La decisión se produjo luego de denuncias realizadas por el presidente de la República, Gustavo Petro, sobre presuntas irregularidades al interior del centro penitenciario. Las autoridades adelantaron una intervención que permitió a los guardianes incautar licor, hallazgo que evidenció la realización de una parranda clandestina.
Además de Gómez y Figueroa, el traslado incluyó a un sobrino de este último y a otros nueve internos. Con esta medida, el sistema penitenciario busca reforzar los controles y evitar que se repitan situaciones que vulneren las normas carcelarias.
El movimiento de los reclusos hacia cárceles de mayor seguridad responde a la necesidad de ajustar las condiciones de reclusión frente a hechos detectados durante la inspección.
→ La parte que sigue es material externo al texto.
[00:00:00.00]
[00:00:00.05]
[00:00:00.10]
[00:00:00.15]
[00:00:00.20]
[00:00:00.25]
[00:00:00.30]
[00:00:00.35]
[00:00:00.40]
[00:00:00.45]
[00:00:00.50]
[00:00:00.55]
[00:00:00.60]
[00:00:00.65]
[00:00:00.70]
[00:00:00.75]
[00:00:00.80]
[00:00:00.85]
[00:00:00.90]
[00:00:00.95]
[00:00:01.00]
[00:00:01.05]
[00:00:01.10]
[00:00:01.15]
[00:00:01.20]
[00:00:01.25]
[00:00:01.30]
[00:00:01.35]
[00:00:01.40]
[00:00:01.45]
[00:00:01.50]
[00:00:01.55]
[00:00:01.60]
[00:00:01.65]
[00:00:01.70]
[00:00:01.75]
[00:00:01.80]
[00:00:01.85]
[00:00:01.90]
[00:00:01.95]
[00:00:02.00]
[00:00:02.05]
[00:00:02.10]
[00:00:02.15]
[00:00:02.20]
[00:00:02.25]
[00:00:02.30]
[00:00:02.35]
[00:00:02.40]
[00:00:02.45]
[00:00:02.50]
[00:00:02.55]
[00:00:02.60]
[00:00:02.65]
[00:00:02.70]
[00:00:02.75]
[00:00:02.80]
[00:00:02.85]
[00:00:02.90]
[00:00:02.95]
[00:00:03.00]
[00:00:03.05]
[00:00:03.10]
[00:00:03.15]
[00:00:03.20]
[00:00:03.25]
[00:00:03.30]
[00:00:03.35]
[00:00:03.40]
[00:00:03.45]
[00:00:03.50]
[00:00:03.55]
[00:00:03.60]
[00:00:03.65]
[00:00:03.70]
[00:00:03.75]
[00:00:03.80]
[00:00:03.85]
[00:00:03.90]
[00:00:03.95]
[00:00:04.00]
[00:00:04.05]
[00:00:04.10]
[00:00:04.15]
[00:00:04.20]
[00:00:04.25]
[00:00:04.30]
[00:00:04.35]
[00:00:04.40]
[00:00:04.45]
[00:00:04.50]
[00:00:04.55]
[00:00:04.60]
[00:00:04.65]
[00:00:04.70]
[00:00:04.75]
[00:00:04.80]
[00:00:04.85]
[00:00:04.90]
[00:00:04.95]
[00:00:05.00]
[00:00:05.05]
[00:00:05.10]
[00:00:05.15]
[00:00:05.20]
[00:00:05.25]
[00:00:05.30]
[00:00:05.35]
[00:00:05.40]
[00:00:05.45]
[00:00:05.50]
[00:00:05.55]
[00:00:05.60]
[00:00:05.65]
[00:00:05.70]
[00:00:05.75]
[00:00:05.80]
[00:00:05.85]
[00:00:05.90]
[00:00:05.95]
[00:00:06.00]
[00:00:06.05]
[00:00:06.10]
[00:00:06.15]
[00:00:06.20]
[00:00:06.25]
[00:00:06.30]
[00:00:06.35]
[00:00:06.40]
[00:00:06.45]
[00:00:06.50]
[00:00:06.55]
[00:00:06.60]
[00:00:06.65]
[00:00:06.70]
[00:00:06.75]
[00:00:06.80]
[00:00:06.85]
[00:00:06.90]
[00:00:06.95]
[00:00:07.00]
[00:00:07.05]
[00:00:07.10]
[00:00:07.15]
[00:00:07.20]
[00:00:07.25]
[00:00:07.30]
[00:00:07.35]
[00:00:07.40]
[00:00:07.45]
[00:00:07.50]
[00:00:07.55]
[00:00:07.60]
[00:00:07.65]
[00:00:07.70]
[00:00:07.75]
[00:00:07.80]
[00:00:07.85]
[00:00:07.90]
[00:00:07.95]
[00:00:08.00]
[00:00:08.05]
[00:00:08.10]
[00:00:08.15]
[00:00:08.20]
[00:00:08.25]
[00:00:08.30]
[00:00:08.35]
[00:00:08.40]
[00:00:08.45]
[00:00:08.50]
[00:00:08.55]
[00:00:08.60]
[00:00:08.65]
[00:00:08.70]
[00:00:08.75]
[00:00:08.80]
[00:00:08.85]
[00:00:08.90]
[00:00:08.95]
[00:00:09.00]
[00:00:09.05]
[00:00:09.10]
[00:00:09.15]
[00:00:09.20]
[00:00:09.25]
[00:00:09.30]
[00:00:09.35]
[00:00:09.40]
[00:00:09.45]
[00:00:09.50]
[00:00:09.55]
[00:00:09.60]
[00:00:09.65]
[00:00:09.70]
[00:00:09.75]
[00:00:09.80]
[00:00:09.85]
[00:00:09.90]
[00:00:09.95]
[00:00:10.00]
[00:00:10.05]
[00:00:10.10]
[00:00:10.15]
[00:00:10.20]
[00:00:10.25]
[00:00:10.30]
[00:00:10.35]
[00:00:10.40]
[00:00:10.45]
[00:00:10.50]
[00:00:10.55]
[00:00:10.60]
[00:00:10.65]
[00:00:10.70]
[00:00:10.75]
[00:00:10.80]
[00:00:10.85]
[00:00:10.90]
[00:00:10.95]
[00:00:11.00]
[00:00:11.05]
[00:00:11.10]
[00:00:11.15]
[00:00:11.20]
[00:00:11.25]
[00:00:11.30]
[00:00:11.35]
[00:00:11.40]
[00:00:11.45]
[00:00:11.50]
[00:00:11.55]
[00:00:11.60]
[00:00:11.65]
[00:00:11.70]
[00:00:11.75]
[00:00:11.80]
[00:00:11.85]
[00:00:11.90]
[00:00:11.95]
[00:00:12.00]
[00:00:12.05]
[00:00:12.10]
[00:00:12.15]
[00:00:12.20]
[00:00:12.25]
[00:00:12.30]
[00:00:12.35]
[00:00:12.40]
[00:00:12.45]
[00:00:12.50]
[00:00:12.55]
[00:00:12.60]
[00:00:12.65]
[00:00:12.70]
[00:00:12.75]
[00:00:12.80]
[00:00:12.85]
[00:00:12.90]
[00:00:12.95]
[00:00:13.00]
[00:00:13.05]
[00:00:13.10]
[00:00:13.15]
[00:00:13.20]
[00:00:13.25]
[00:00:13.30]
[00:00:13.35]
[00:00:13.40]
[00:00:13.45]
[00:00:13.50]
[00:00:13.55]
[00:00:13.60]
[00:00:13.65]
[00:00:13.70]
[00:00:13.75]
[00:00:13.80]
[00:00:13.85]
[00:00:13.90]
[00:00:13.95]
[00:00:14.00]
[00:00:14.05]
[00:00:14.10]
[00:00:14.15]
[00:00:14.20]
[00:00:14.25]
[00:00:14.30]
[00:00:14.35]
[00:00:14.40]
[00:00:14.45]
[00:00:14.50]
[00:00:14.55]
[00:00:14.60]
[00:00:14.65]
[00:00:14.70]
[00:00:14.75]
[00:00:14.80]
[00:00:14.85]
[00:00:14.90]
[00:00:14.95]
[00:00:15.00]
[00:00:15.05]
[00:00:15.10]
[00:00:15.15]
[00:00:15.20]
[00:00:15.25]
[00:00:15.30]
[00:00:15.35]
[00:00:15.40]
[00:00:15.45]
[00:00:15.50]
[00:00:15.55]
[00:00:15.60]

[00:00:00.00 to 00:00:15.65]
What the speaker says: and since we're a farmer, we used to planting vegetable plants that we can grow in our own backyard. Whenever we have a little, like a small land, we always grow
El operativo se ejecutó tras el pronunciamiento del jefe de Estado, que puso en el centro del debate la situación en algunos establecimientos penitenciarios del país.
Las autoridades penitenciarias avanzan en el seguimiento de estos casos, mientras fortalecen las acciones de vigilancia dentro de los centros de reclusión. La intervención en Itagüí marcó el inicio de decisiones inmediatas para garantizar el cumplimiento de las reglas al interior de las cárceles.